***** MATERIAL TO PROCESS *****

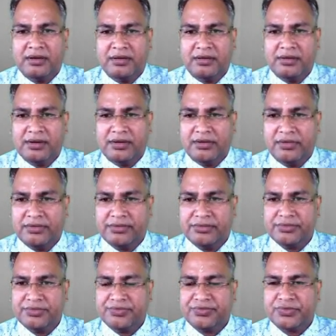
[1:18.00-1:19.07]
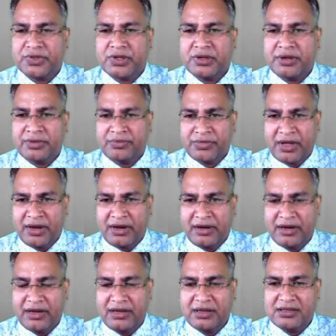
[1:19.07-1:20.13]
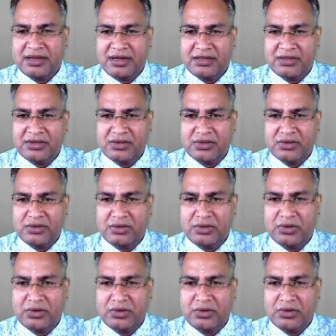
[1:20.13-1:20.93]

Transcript: Now, a tree is also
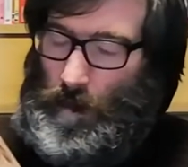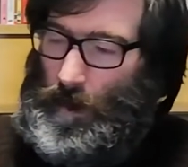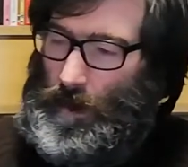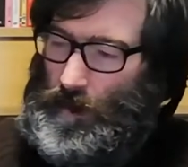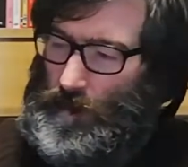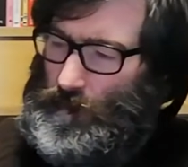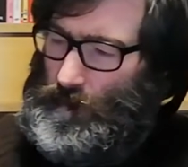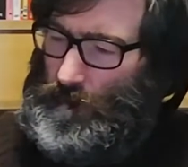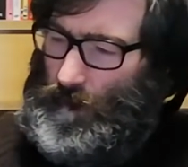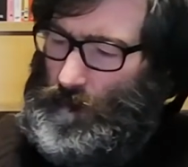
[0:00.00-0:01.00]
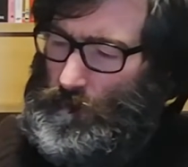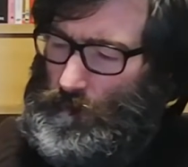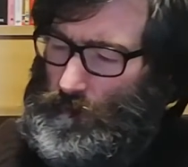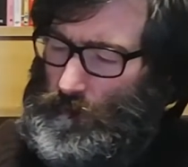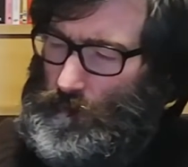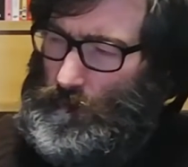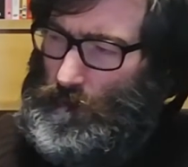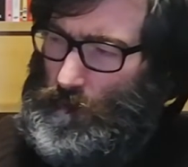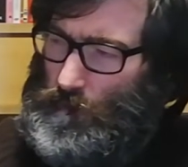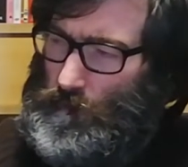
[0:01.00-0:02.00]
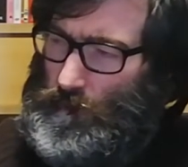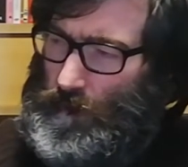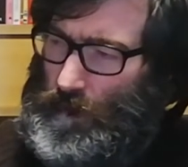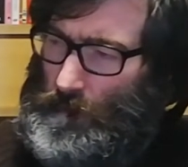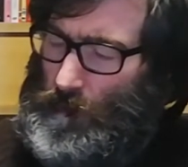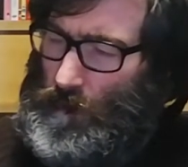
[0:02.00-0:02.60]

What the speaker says: and I don't know the name.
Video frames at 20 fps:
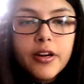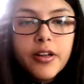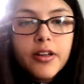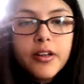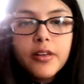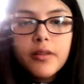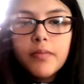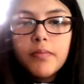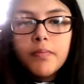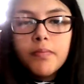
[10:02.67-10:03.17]

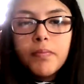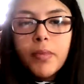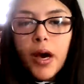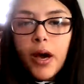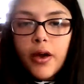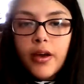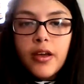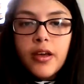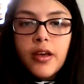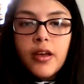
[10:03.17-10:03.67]
it,
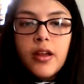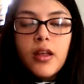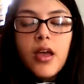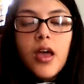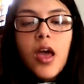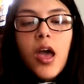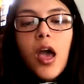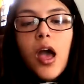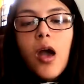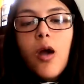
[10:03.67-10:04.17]
bought it?
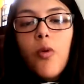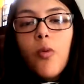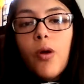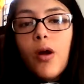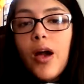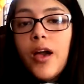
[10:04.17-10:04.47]
Well,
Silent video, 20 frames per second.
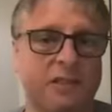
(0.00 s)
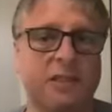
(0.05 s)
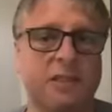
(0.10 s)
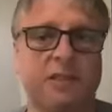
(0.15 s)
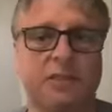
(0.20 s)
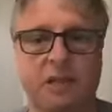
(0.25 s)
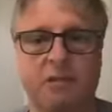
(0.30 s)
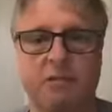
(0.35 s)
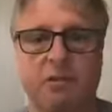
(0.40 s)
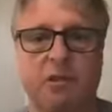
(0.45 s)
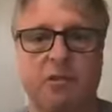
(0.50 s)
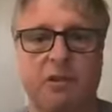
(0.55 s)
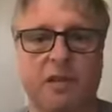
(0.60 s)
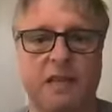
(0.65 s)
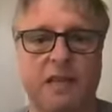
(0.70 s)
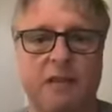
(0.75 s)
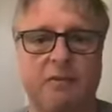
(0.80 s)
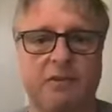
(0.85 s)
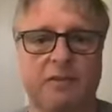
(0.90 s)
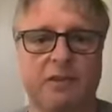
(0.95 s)
check with your
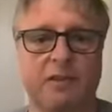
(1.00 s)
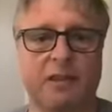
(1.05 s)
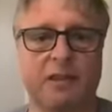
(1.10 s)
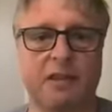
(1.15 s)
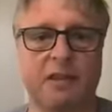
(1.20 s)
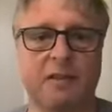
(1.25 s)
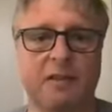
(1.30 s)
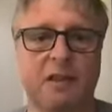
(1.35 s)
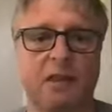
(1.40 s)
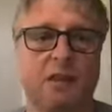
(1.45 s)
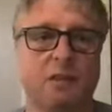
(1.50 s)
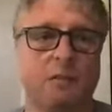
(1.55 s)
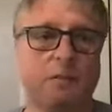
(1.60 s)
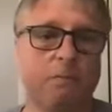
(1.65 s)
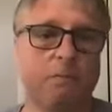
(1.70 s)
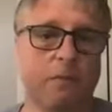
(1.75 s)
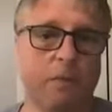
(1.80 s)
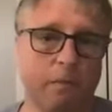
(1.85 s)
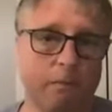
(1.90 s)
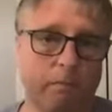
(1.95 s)
accountant, like
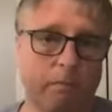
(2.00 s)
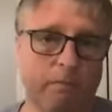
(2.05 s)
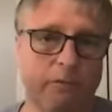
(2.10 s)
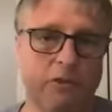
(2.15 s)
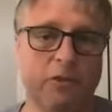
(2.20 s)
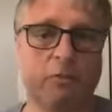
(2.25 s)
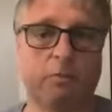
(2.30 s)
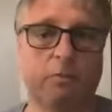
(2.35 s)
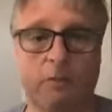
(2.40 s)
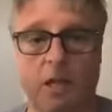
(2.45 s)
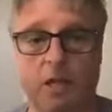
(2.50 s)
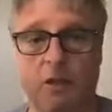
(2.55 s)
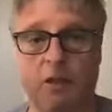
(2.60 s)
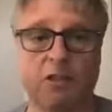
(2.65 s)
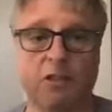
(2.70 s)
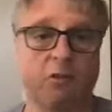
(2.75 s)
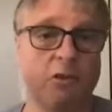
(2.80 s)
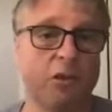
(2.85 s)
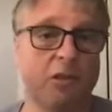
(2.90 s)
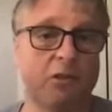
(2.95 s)
a lot
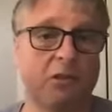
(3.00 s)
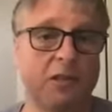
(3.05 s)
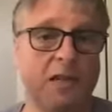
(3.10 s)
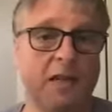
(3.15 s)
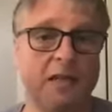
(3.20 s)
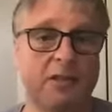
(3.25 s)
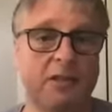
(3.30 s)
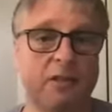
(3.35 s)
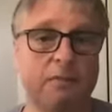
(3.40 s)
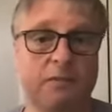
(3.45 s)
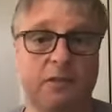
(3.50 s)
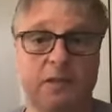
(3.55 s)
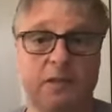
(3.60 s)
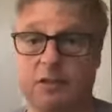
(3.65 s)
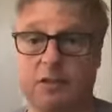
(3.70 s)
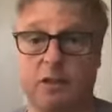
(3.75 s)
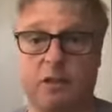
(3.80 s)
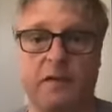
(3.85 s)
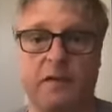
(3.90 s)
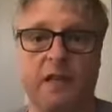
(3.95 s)
of grocery items, there's
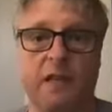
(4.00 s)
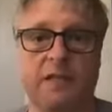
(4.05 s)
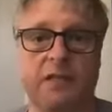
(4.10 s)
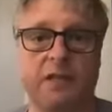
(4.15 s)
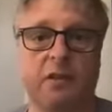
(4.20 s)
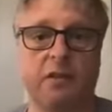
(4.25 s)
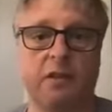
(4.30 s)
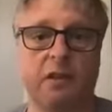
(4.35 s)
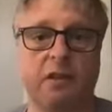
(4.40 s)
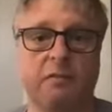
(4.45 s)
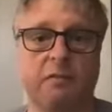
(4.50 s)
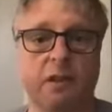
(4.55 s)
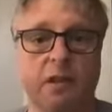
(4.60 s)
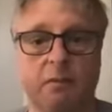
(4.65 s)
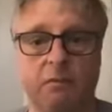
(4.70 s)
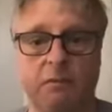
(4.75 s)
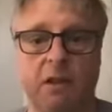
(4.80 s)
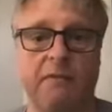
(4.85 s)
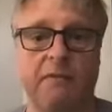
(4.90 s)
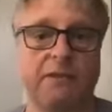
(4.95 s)
no VAT on it.
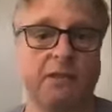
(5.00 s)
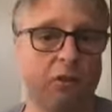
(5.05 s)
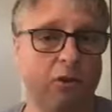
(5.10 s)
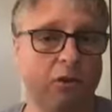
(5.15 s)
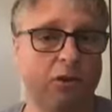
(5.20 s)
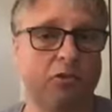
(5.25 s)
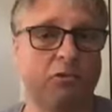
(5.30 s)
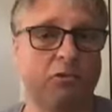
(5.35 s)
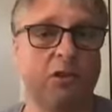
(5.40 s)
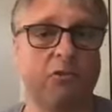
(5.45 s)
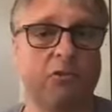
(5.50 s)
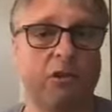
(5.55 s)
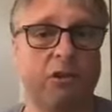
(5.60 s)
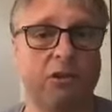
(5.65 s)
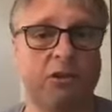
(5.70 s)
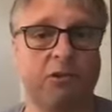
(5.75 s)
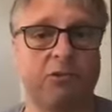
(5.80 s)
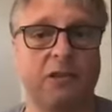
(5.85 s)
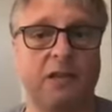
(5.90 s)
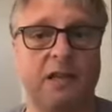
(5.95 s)
But if it's a luxury
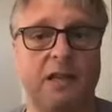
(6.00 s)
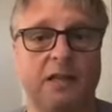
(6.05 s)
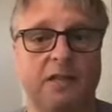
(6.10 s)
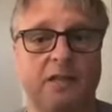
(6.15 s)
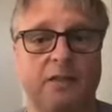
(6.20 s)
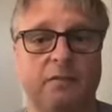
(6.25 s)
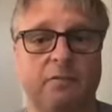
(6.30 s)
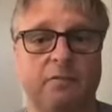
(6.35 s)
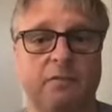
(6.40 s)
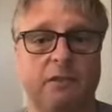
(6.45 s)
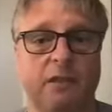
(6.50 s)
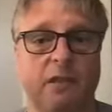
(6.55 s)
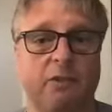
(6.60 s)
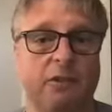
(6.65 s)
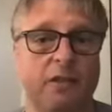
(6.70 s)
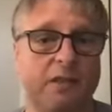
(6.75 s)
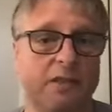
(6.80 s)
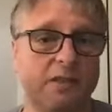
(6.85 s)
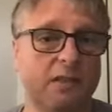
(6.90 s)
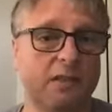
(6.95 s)
grocery item, there
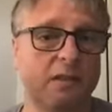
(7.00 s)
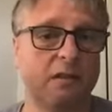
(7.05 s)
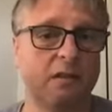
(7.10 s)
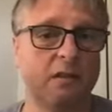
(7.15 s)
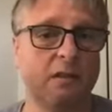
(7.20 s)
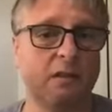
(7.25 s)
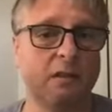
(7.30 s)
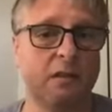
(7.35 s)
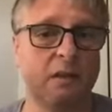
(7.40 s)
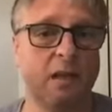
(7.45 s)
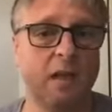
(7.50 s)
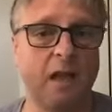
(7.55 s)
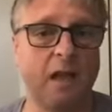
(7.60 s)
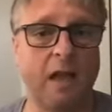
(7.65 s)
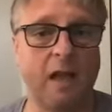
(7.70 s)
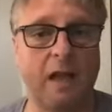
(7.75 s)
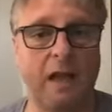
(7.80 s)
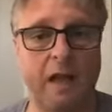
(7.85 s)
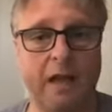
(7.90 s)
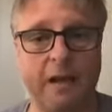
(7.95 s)
is.
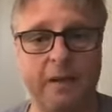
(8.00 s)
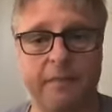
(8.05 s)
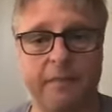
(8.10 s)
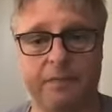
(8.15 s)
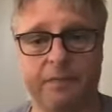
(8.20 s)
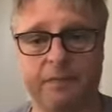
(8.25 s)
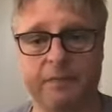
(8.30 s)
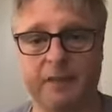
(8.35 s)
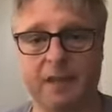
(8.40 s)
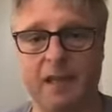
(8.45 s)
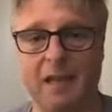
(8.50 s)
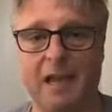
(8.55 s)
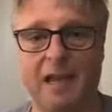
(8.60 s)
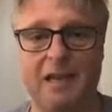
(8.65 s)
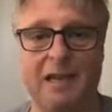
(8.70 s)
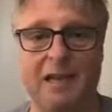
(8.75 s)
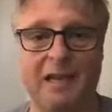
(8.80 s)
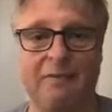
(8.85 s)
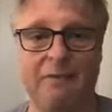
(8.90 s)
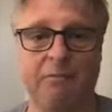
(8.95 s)
And
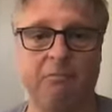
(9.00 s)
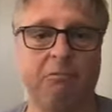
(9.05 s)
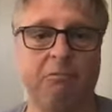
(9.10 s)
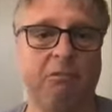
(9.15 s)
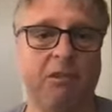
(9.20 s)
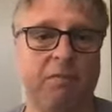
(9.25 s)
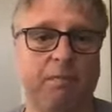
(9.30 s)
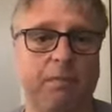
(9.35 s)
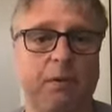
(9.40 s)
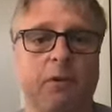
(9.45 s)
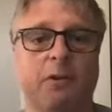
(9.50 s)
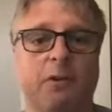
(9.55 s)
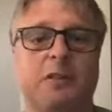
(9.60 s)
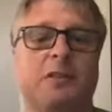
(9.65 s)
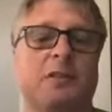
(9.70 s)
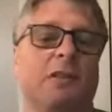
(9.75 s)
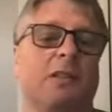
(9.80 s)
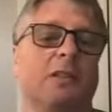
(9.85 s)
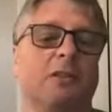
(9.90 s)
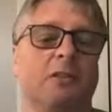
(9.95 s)
even with
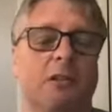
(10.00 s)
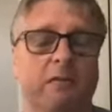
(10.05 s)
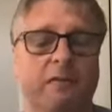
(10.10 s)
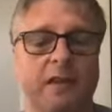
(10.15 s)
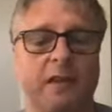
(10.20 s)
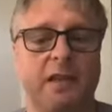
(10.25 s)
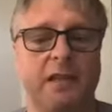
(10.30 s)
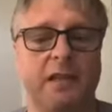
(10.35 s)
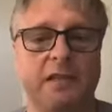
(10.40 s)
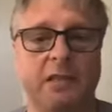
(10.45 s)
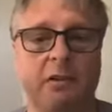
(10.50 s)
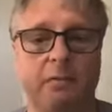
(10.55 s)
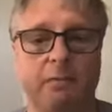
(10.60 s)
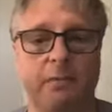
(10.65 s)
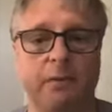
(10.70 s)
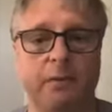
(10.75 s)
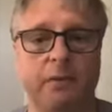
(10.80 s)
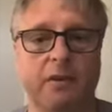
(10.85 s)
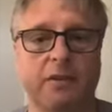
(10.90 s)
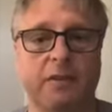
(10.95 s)
books, there's no VAT
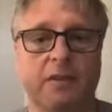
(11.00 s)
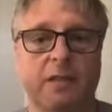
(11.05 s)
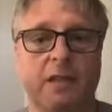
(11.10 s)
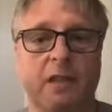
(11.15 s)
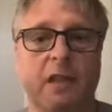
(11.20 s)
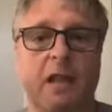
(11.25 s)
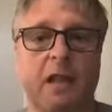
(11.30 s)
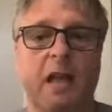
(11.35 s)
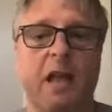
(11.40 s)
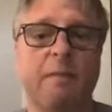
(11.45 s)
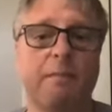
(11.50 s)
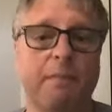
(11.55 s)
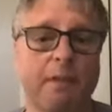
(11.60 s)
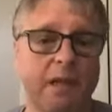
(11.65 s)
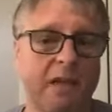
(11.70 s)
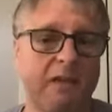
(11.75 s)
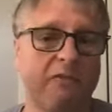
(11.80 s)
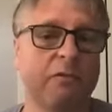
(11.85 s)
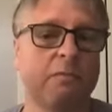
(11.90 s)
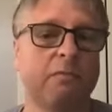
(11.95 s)
on books,
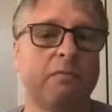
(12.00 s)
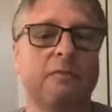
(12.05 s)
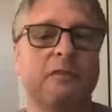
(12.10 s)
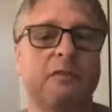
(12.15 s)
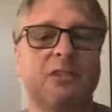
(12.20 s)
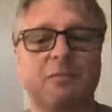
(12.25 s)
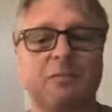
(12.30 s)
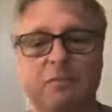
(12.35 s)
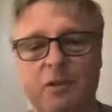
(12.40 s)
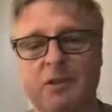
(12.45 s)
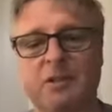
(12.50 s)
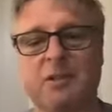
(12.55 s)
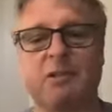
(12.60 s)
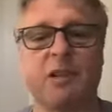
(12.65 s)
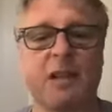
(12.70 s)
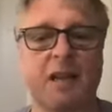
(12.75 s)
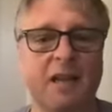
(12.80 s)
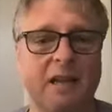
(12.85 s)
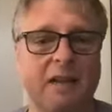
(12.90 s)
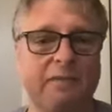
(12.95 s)
apart from some books
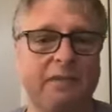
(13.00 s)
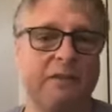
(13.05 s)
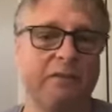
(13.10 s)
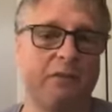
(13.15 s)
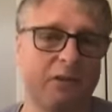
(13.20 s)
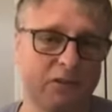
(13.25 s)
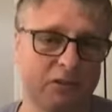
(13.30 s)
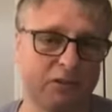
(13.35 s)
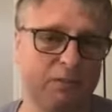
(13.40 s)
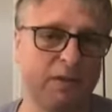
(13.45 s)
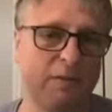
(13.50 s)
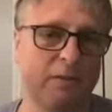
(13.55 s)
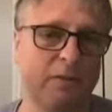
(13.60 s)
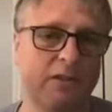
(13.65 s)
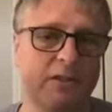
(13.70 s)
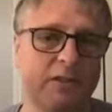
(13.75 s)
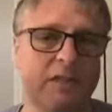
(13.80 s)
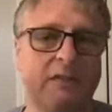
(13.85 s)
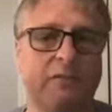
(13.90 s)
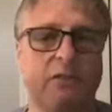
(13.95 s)
that are, if they've got
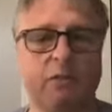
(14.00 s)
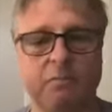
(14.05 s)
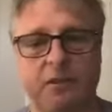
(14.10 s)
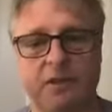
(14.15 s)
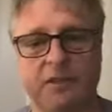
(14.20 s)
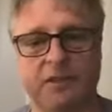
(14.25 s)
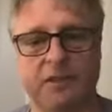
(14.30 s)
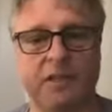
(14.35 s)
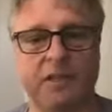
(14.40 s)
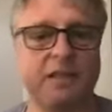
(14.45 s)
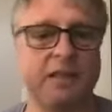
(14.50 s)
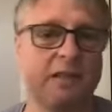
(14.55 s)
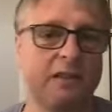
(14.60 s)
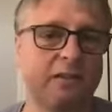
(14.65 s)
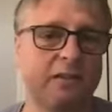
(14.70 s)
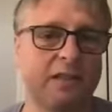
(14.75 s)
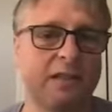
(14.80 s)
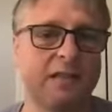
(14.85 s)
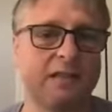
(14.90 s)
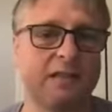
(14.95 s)
supplements in from the CD
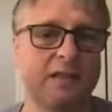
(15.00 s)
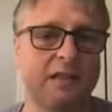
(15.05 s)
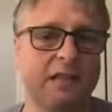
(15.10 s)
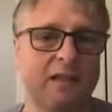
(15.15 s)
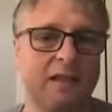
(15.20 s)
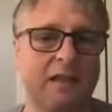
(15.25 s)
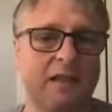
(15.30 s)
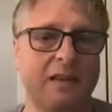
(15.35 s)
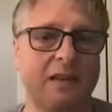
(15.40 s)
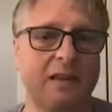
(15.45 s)
and things like that.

*****

[TRY IT] Each line of the entries above that contains "frames" is to be copied.

[OUTPUT OF THE EXERCISE]
Video frames at 20 fps:
Silent video, 20 frames per second.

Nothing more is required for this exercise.